• **WHAT TO DO**
Going down the data below, set down exactly the line with "[00:00:03.40]" and each line after it through the line with "[00:00:04.60]"; no other lines.

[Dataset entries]

• • • •

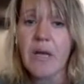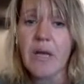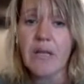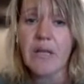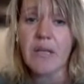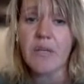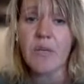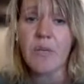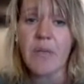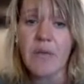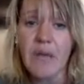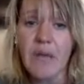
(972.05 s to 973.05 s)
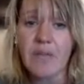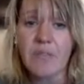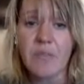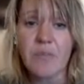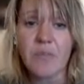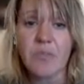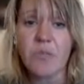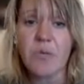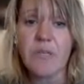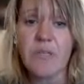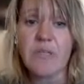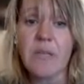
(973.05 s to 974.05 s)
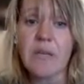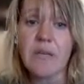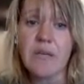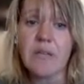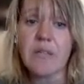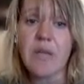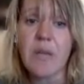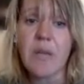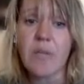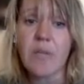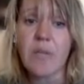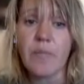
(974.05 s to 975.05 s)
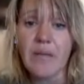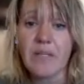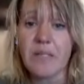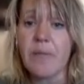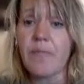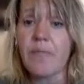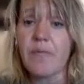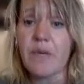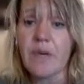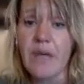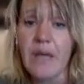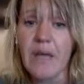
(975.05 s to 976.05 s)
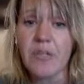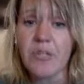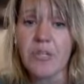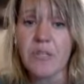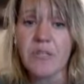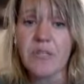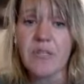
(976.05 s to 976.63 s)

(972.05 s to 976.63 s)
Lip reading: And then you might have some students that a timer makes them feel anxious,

• • • •

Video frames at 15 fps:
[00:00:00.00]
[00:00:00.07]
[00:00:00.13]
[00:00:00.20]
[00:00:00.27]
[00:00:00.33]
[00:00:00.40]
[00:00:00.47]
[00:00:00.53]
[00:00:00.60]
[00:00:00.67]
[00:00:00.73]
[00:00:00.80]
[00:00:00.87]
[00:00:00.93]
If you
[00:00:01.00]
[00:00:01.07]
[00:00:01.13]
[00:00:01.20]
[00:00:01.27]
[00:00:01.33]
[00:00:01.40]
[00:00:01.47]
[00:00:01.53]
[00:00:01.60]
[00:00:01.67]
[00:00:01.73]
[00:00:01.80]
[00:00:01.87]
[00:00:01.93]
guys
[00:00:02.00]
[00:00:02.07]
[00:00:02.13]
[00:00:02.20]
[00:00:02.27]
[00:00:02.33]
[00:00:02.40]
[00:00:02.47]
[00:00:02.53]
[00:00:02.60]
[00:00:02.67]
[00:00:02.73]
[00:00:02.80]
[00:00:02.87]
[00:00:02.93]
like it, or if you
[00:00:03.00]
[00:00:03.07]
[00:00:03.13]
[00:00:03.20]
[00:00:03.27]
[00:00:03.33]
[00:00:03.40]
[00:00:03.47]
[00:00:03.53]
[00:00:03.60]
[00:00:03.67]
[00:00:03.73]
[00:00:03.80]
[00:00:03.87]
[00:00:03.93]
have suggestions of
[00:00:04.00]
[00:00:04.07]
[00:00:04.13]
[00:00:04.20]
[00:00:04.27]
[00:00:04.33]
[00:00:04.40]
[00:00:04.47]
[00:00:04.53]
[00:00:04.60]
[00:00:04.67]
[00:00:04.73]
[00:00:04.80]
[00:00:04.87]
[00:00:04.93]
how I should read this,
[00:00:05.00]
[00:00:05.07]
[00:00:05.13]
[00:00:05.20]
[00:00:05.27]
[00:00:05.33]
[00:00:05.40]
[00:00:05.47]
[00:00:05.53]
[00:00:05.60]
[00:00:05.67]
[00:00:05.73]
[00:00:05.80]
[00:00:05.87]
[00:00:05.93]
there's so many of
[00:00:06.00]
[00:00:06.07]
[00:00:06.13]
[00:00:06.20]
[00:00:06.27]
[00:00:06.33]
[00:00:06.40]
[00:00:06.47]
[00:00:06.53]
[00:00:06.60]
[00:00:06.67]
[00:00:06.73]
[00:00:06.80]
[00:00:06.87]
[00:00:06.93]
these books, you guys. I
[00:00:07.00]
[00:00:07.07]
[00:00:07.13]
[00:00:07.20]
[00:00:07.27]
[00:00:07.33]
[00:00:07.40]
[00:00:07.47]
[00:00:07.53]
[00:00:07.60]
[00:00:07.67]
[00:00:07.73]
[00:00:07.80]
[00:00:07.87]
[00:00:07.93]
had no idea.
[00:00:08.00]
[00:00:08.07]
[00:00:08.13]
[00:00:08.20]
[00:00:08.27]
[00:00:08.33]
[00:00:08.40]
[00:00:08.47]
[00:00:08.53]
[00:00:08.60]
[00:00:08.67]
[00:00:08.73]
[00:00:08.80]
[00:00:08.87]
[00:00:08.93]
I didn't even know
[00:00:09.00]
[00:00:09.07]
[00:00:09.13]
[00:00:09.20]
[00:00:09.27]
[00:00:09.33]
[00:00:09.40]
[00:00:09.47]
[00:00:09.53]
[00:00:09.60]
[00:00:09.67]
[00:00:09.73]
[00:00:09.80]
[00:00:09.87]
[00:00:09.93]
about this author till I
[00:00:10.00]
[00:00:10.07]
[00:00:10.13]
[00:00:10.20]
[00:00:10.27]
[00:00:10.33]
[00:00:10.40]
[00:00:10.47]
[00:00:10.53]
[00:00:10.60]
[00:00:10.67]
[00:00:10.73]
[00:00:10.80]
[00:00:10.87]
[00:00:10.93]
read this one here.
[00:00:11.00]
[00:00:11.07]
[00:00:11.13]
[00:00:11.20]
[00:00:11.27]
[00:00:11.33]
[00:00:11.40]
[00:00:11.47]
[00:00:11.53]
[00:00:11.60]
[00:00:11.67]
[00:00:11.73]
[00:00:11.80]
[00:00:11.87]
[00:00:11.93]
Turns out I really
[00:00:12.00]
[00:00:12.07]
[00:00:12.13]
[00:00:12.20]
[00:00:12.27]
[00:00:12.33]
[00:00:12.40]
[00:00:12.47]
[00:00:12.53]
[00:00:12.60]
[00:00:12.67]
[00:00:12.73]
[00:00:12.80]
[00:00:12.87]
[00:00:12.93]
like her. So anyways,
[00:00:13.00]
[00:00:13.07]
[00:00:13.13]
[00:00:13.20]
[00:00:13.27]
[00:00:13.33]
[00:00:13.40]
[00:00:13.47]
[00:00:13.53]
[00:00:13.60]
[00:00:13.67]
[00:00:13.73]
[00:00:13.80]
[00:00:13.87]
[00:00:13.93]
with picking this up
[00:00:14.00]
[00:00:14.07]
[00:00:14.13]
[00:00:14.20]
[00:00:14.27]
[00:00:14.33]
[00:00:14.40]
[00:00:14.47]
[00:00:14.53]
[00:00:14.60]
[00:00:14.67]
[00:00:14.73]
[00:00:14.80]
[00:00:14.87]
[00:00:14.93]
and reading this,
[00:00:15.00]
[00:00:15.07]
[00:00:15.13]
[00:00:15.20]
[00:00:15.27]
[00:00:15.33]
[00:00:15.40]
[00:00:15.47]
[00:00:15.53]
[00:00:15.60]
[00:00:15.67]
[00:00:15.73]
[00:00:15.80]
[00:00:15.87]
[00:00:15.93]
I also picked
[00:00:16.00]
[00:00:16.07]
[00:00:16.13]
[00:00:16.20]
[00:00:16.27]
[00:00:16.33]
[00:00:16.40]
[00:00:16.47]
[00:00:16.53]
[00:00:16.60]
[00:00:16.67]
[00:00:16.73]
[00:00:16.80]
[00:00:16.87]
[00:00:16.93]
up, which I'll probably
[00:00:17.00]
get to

• • • •

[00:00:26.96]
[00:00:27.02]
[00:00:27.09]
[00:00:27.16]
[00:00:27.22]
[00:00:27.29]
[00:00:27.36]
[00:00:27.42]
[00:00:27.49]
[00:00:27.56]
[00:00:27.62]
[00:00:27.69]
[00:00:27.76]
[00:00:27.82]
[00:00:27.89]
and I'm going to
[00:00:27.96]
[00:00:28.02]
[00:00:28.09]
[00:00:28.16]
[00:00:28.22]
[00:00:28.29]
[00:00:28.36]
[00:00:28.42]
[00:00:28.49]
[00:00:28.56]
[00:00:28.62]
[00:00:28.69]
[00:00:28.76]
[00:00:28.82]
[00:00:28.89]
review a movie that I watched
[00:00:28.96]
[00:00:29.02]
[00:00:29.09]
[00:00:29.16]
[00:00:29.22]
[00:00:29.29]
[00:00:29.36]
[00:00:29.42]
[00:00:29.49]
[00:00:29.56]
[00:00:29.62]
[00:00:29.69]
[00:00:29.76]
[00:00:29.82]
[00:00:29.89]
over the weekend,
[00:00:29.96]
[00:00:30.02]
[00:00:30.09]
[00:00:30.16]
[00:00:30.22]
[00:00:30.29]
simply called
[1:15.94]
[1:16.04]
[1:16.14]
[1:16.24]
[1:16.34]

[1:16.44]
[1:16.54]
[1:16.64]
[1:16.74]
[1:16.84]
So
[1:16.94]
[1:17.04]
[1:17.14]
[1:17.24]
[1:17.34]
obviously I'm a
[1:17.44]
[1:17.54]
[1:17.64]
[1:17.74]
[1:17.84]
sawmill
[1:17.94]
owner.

• • • •

• **RESULT BELOW**
[00:00:03.40]
[00:00:03.47]
[00:00:03.53]
[00:00:03.60]
[00:00:03.67]
[00:00:03.73]
[00:00:03.80]
[00:00:03.87]
[00:00:03.93]
have suggestions of
[00:00:04.00]
[00:00:04.07]
[00:00:04.13]
[00:00:04.20]
[00:00:04.27]
[00:00:04.33]
[00:00:04.40]
[00:00:04.47]
[00:00:04.53]
[00:00:04.60]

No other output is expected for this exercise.